TO DO = Copy task, pictures excluded: set down exactly the lines from the one containing "(0.00 s to 0.32 s)" to the end of the data below.

Segment Start: SOURCE MATERIAL

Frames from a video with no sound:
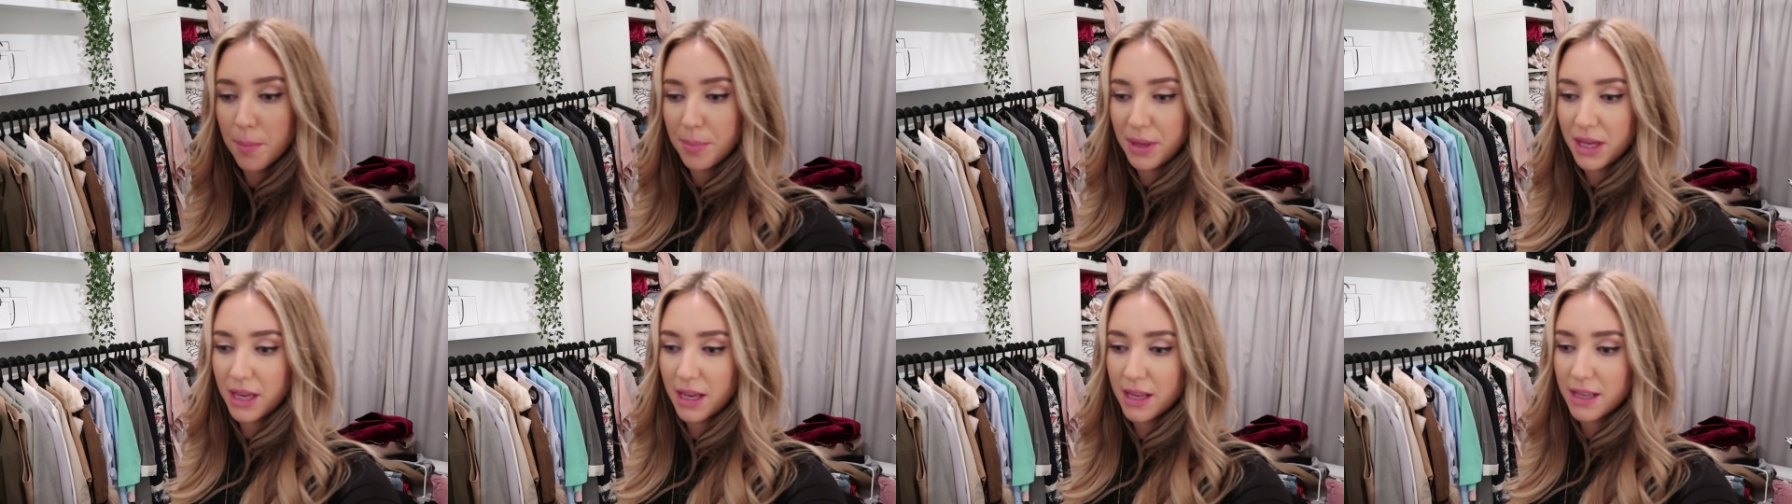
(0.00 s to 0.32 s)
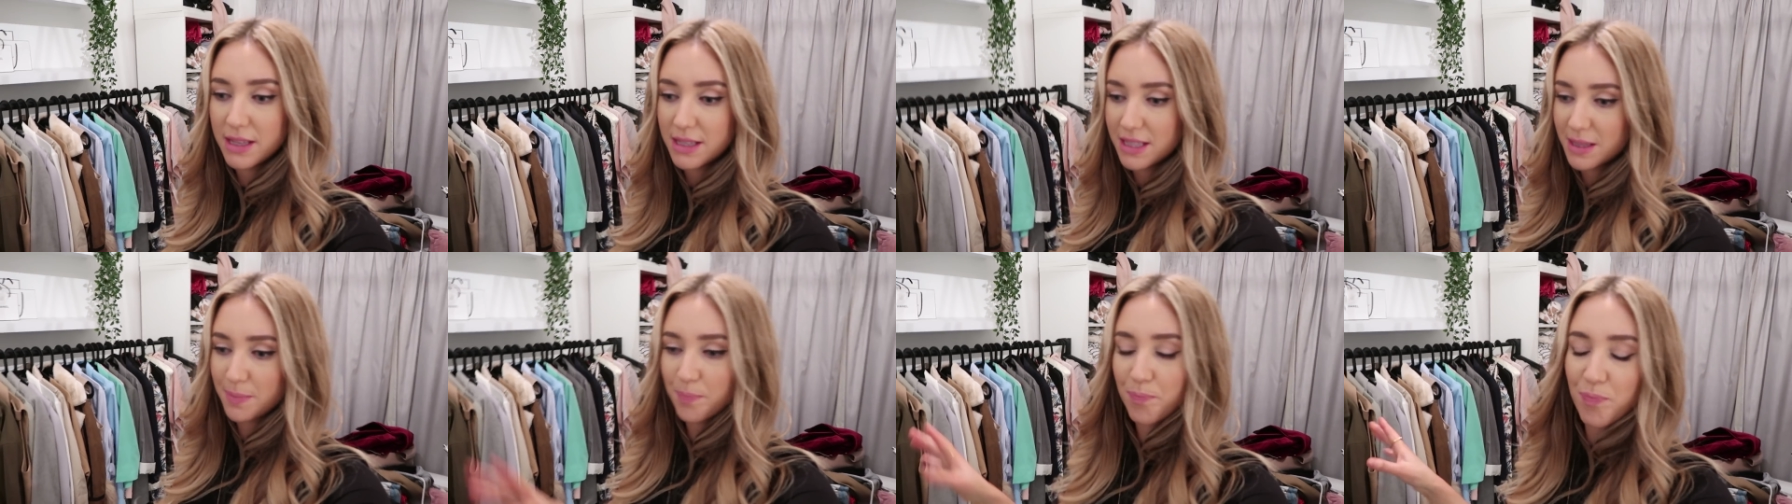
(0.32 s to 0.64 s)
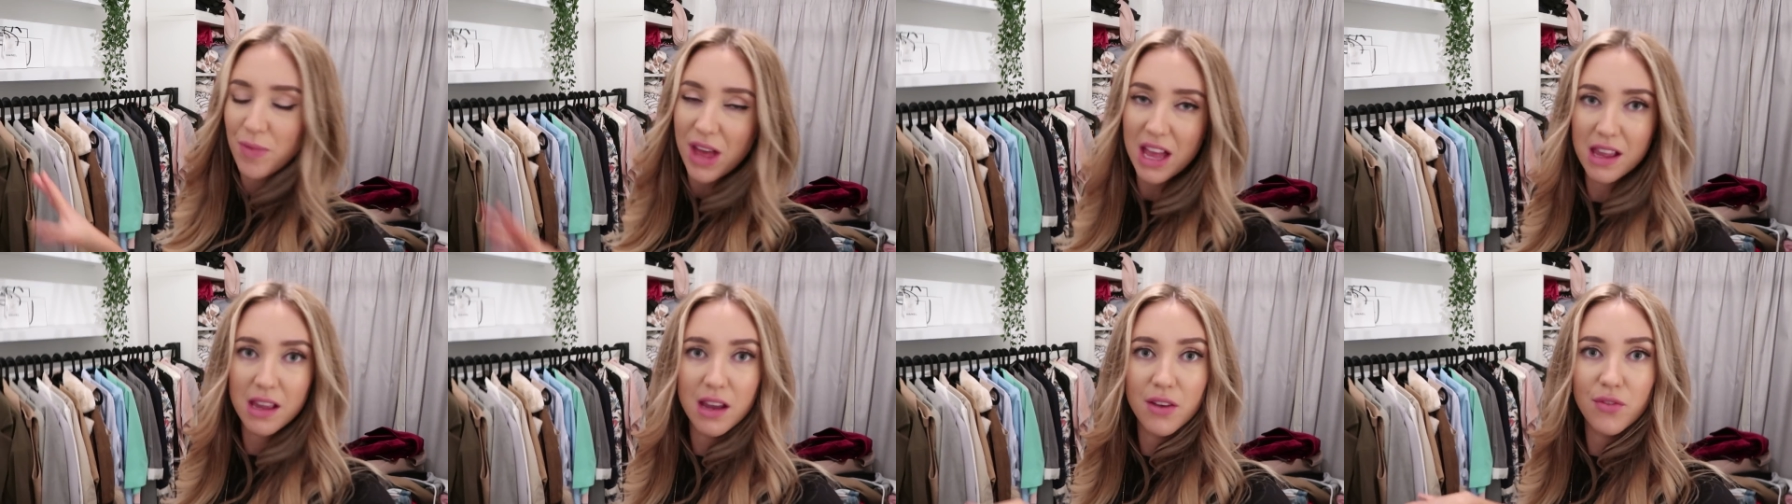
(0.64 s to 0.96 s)
because
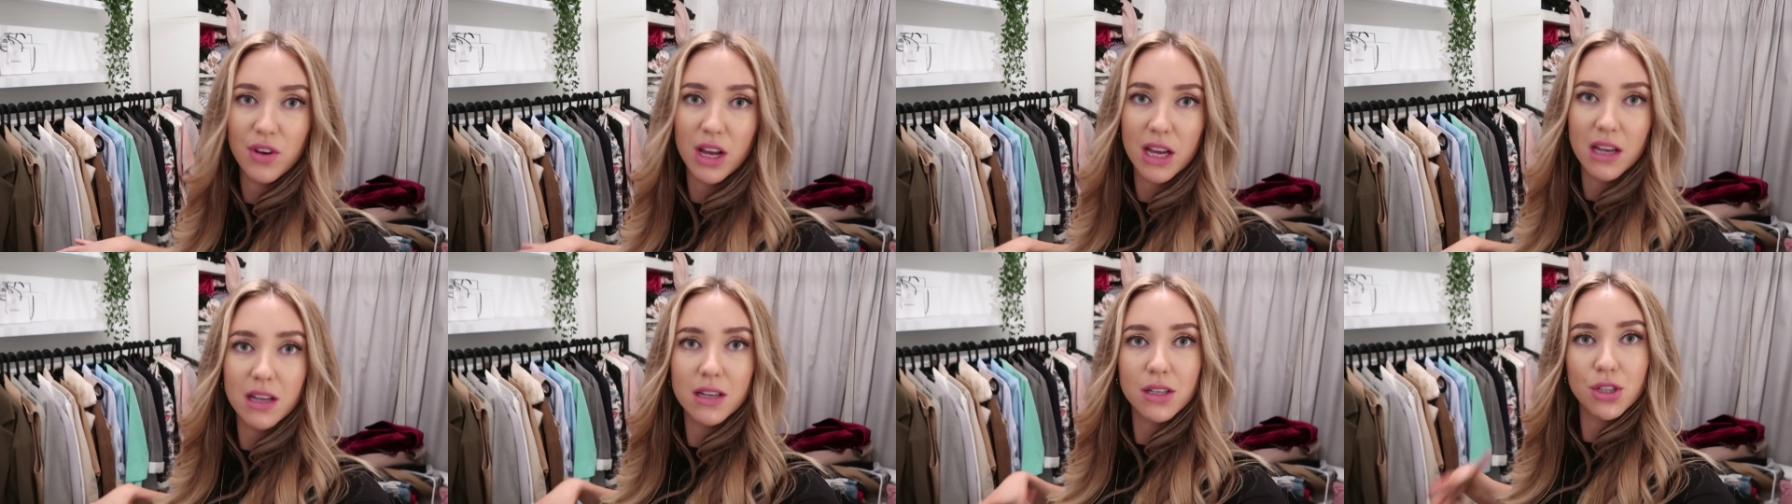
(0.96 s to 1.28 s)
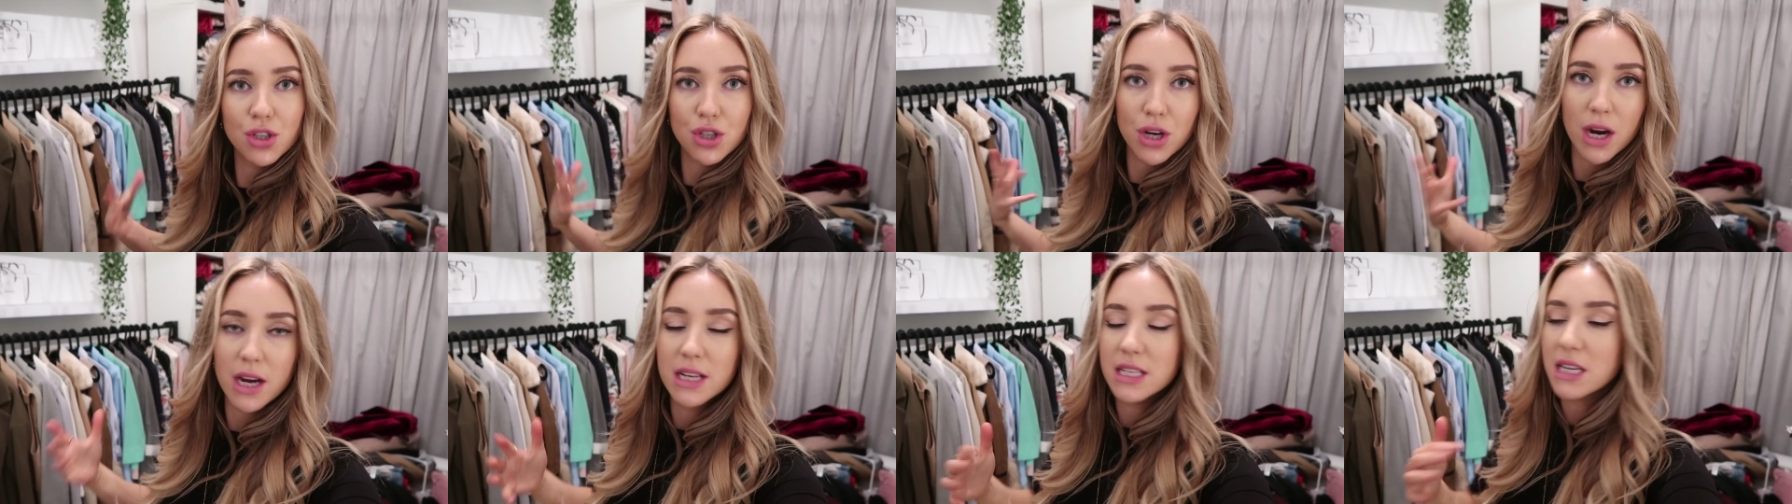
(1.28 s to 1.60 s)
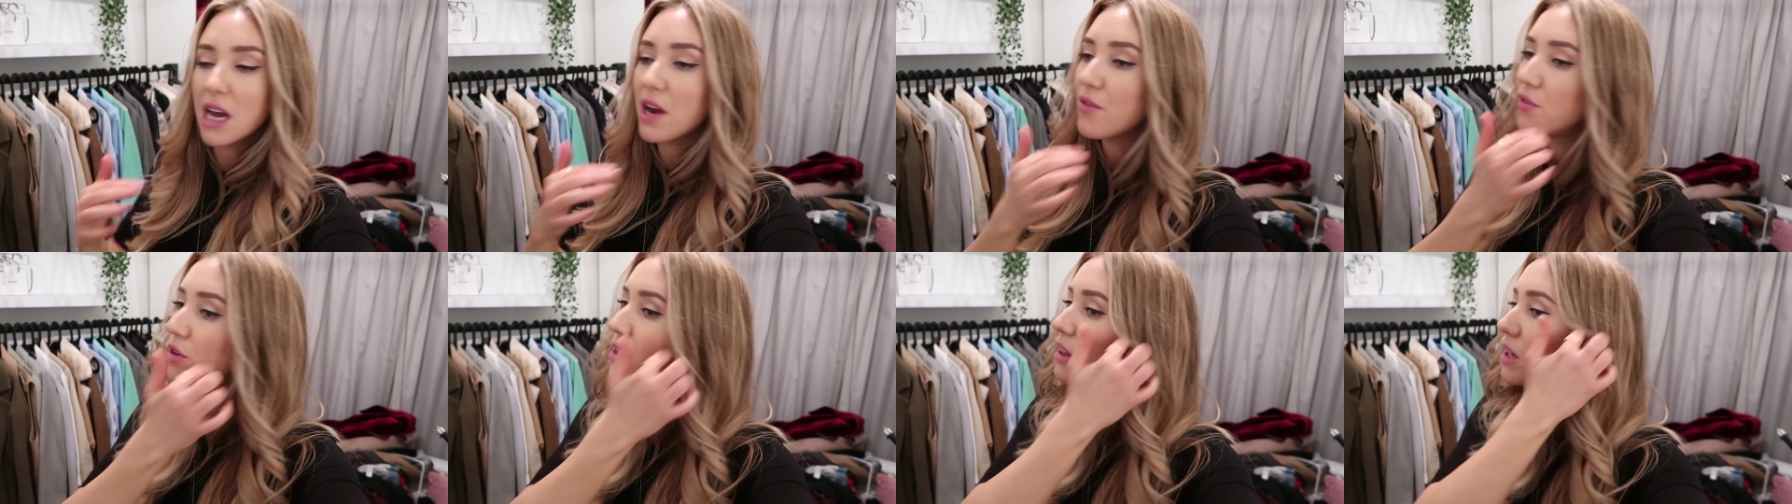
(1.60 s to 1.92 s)
then I've like
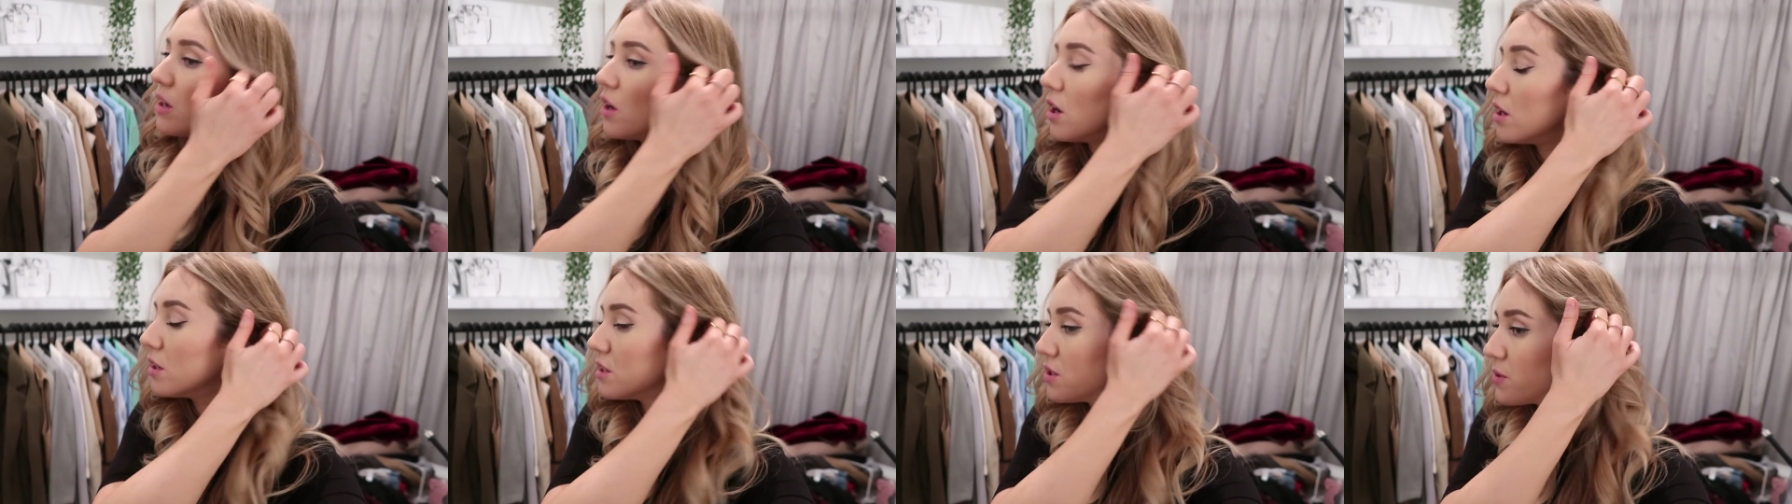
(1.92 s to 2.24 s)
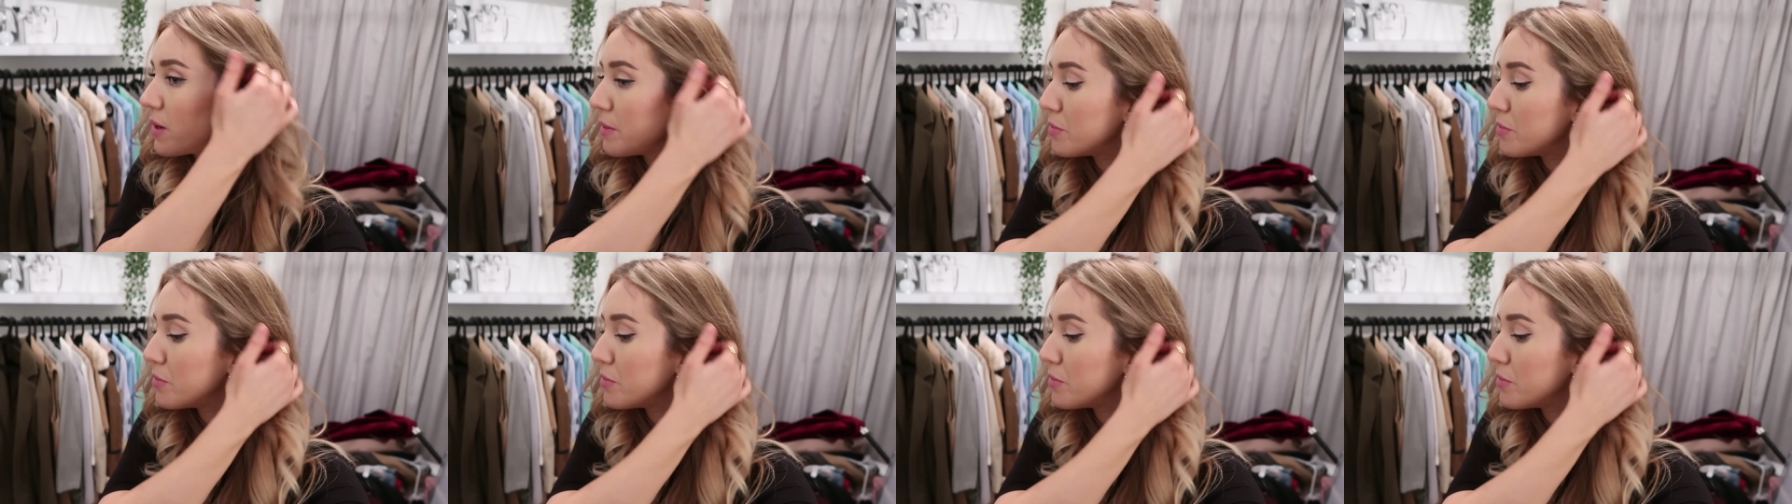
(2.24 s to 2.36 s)
tried everything on.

Segment End: SOURCE MATERIAL

TASK OUTPUT =
(0.00 s to 0.32 s)
(0.32 s to 0.64 s)
(0.64 s to 0.96 s)
because
(0.96 s to 1.28 s)
(1.28 s to 1.60 s)
(1.60 s to 1.92 s)
then I've like
(1.92 s to 2.24 s)
(2.24 s to 2.36 s)
tried everything on.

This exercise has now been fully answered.